'''

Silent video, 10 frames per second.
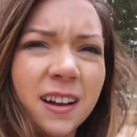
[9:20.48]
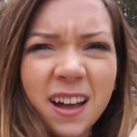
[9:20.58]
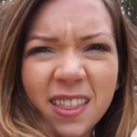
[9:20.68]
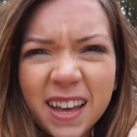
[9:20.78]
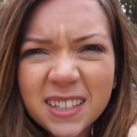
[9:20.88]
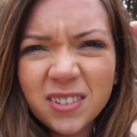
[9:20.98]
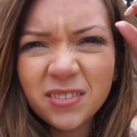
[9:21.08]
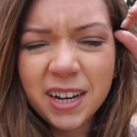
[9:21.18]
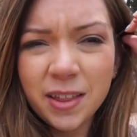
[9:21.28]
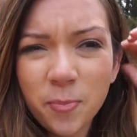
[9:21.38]

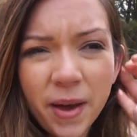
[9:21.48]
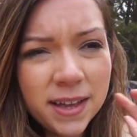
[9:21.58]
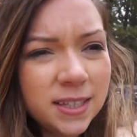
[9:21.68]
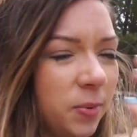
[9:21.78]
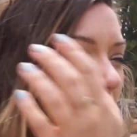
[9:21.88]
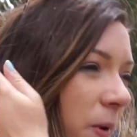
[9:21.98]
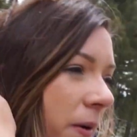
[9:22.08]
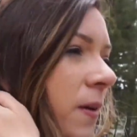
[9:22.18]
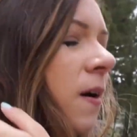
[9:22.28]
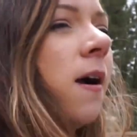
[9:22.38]
not really the best. Oh
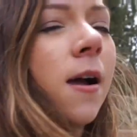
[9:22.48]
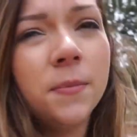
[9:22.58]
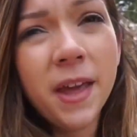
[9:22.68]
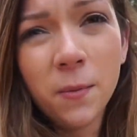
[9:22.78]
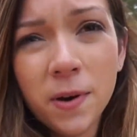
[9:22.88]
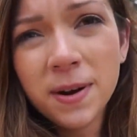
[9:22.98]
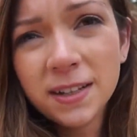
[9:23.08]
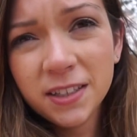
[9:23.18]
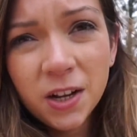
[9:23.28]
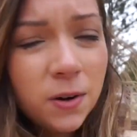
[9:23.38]
well. But yeah, we're
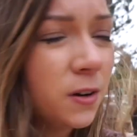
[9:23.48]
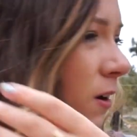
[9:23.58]
about to go on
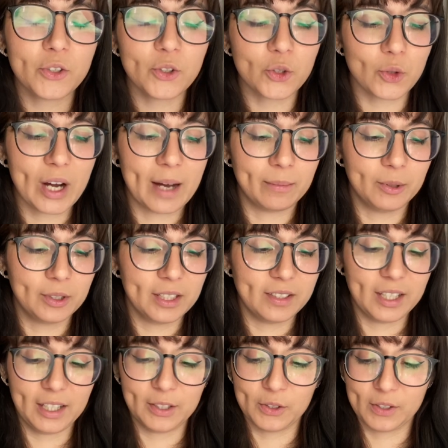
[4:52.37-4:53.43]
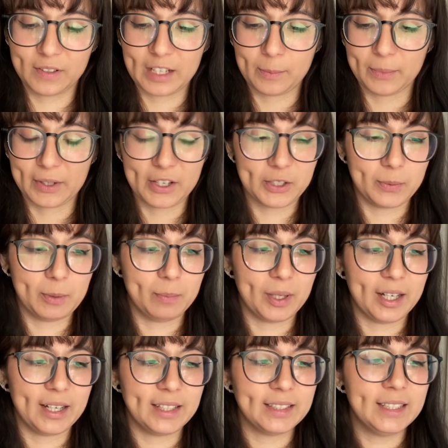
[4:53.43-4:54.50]
are travel containers that my husband
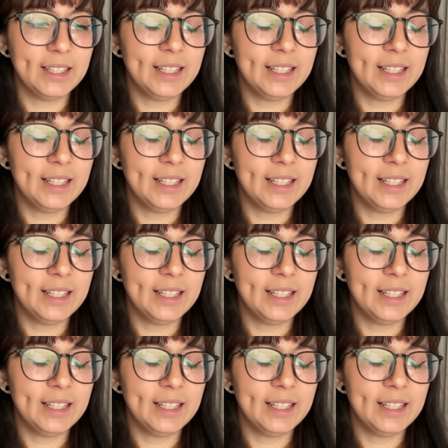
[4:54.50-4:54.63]
bought.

'''

- Work instructions
From the material above, print everything exactly except the pictures.

- Written reply
Silent video, 10 frames per second.
[9:20.48]
[9:20.58]
[9:20.68]
[9:20.78]
[9:20.88]
[9:20.98]
[9:21.08]
[9:21.18]
[9:21.28]
[9:21.38]

[9:21.48]
[9:21.58]
[9:21.68]
[9:21.78]
[9:21.88]
[9:21.98]
[9:22.08]
[9:22.18]
[9:22.28]
[9:22.38]
not really the best. Oh
[9:22.48]
[9:22.58]
[9:22.68]
[9:22.78]
[9:22.88]
[9:22.98]
[9:23.08]
[9:23.18]
[9:23.28]
[9:23.38]
well. But yeah, we're
[9:23.48]
[9:23.58]
about to go on
[4:52.37-4:53.43]
[4:53.43-4:54.50]
are travel containers that my husband
[4:54.50-4:54.63]
bought.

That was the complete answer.